Wednesday, July 20, 2011

Silly Toys R US...

I am sure not many people noticed, but the newest Nordstrom’s catalogue features a boy with Down syndrome. Not in a “special needs” kind of way, but in a look at how I rock this awesome leather jacket kind of way.  I love it. Target had a little girl with Down syndrome in their ad a while back and I couldn’t stop smiling for an entire day thinking about how adorable she was.

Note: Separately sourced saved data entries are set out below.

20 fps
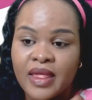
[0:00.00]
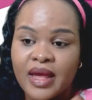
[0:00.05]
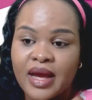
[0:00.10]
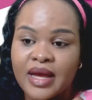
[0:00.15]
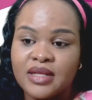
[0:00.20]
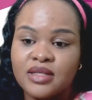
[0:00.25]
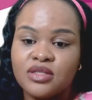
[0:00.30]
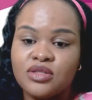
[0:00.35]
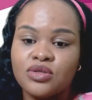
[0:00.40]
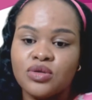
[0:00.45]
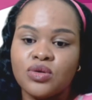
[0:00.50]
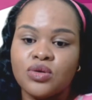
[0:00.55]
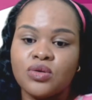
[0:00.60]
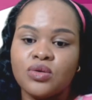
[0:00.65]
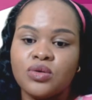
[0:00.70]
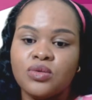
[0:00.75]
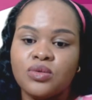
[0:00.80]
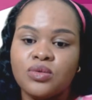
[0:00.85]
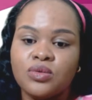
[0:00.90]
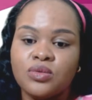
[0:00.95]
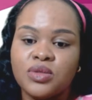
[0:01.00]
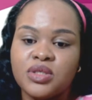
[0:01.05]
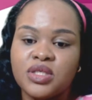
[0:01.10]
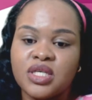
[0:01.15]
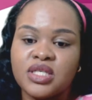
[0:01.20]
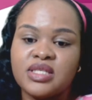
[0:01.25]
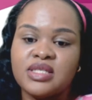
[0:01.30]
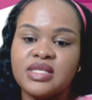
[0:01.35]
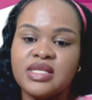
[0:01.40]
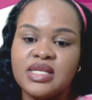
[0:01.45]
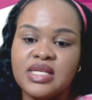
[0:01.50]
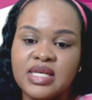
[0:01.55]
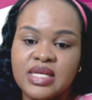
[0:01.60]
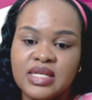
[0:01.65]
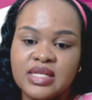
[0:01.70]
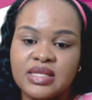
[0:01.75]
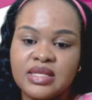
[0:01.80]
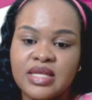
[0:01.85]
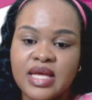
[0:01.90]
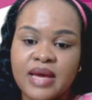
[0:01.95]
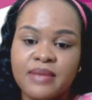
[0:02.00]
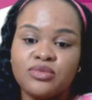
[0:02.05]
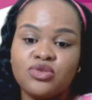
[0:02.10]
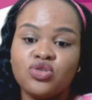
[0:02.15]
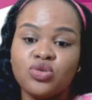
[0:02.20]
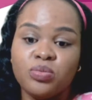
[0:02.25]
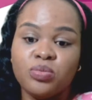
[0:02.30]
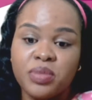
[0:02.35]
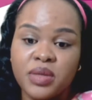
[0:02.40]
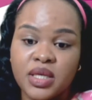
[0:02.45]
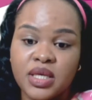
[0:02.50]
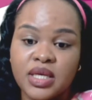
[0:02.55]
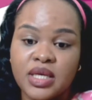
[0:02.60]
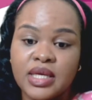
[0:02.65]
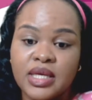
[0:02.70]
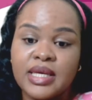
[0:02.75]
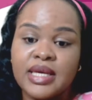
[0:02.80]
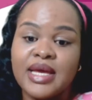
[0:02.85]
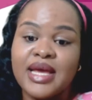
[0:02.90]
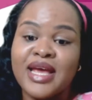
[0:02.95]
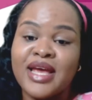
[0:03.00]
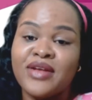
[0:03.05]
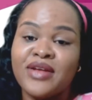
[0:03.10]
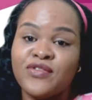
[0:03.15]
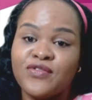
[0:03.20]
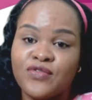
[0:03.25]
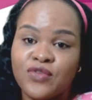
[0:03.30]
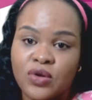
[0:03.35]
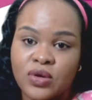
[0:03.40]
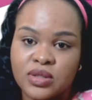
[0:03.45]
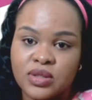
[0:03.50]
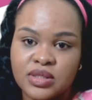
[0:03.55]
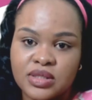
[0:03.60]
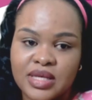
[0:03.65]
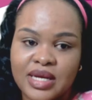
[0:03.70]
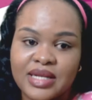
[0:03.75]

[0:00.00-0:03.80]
And so we just need them to be enforced.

Whenever a little one with DS shows up as a model, you always hear about how Toys R US also uses kids with DS as models in their “Differently Abled” catalogue. This kind of pisses me off. Have you ever looked at this book? It’s all the same toys that you can find in the regular catalogue, but they throw in some long winded description trying to make Thomas the Train sound like the key to making Ella walk and add a few quotes from parents and well, there you have it, all the ingredients you need for a differently abled catalogue.  Look, I am all about finding tools and toys to help Ella, but seriously , don’t call your catalogue something special when you take the same toys I buy for my other kids and package it to “speak” to us parents with kids with special needs. If you are trying to be helpful, here’s a thought - Reed, my second born, is a handful, I would love a catalogue that addresses the needs of a second child and tells me which toys don’t hurt as bad when thrown at siblings. Or which toys are the easiest to remove from noses and ears. Don’t leave the pretty descriptions and parent quotes to the “special needs” book, don’t parents that read the normal catalogue want this stuff too? Am I only concerned about the learning aspects of toys for Ella and my other kids just get what is on sale? Why the separation Toys R US? I don’t like it… If you feature a toy in your regular catalogue that would be a great toy for a little one with developmental delays, just tell us right then and there.  Sure, there will be those parents with the perfect kids and perfect lives that don’t want to sadden their minds by thinking that somewhere out there are parents who look at toys as more than a bargaining tool to eat  all their dinner. To that I say “You don’t have a special catalogue just for their ugly kid, so why have a special catalogue just for my kid?”

Ok, well, I don’t really think that, but seriously, ever since I learned Toys R Us had a special catalogue for “differently abled” I haven’t shopped there.  Again, there are times that I think it is great to showcase tools and toys just for those with Special needs, but make it actual tools and toys that were developed  specifically for their needs, not the same toys re-advertised as Differently-abled because you put them in the hands of little ones with DS. AND while you are at it, use our adorable kids in your regular catalogue as models.  You would probably sell more Thomas the Train that way.

Just my two cents.  Ella doesn’t like Toys R Us anyways, she prefers online shopping  - or napping on the beach.